*Work instruction*.
Please reproduce exactly, and only, the line containing "[29:09.15-29:10.15]" and every line after it to the end of the records below, leaving out all pictures.

[Stored data]
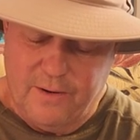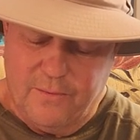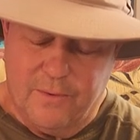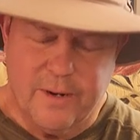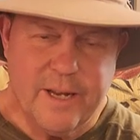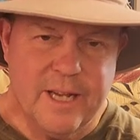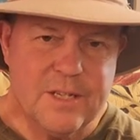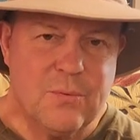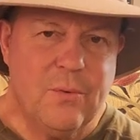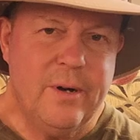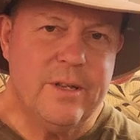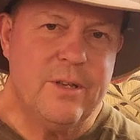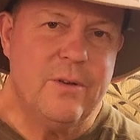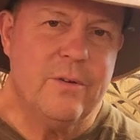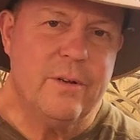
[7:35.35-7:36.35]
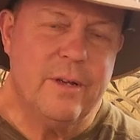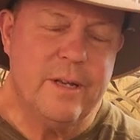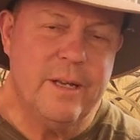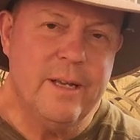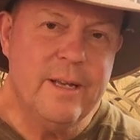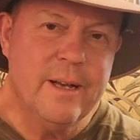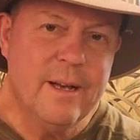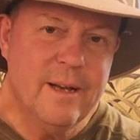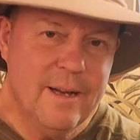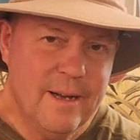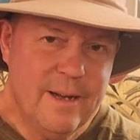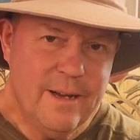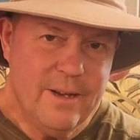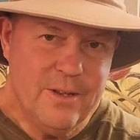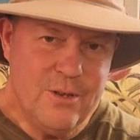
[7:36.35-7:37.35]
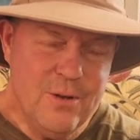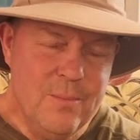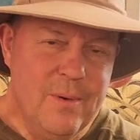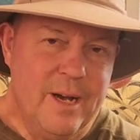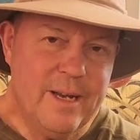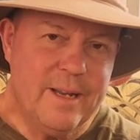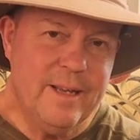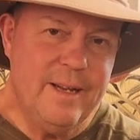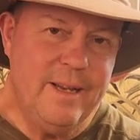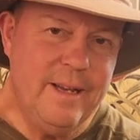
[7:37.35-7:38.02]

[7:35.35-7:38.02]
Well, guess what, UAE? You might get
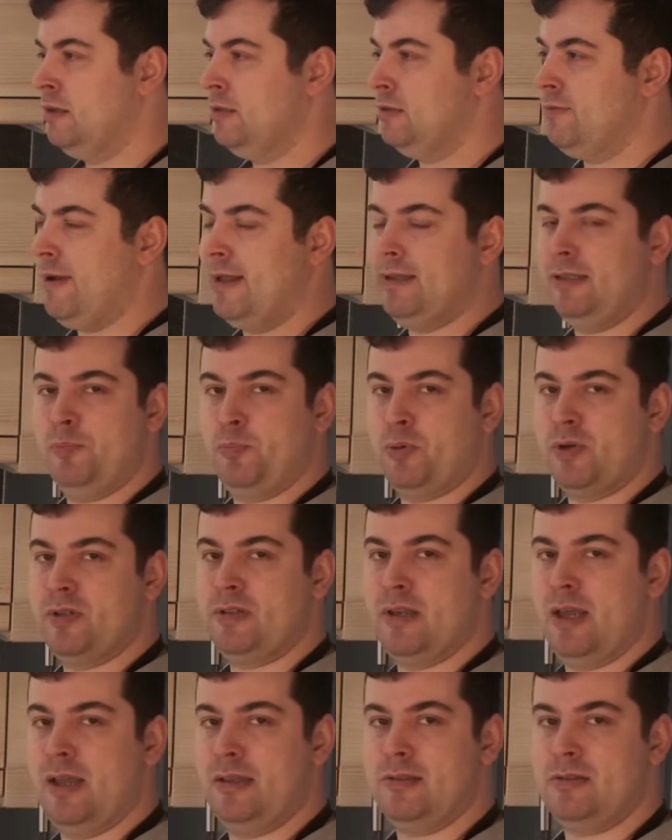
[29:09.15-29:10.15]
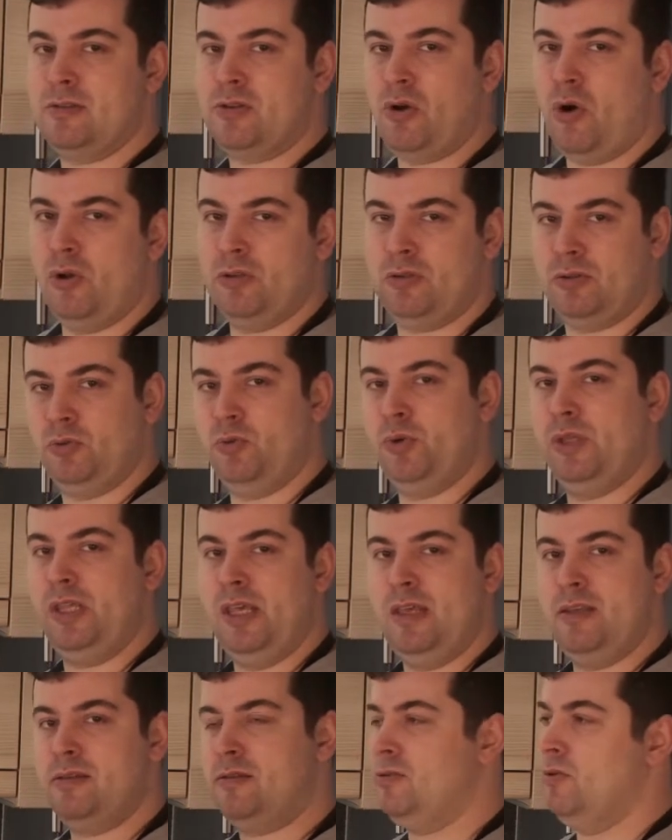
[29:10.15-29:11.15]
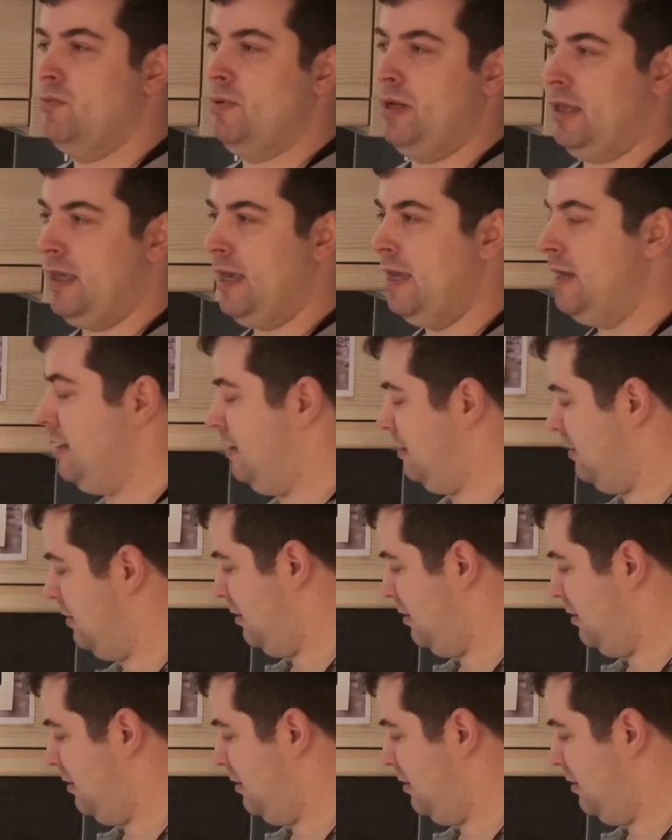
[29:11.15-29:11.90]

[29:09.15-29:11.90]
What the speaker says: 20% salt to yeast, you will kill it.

*Result of this task*.
[29:09.15-29:10.15]
[29:10.15-29:11.15]
[29:11.15-29:11.90]

[29:09.15-29:11.90]
What the speaker says: 20% salt to yeast, you will kill it.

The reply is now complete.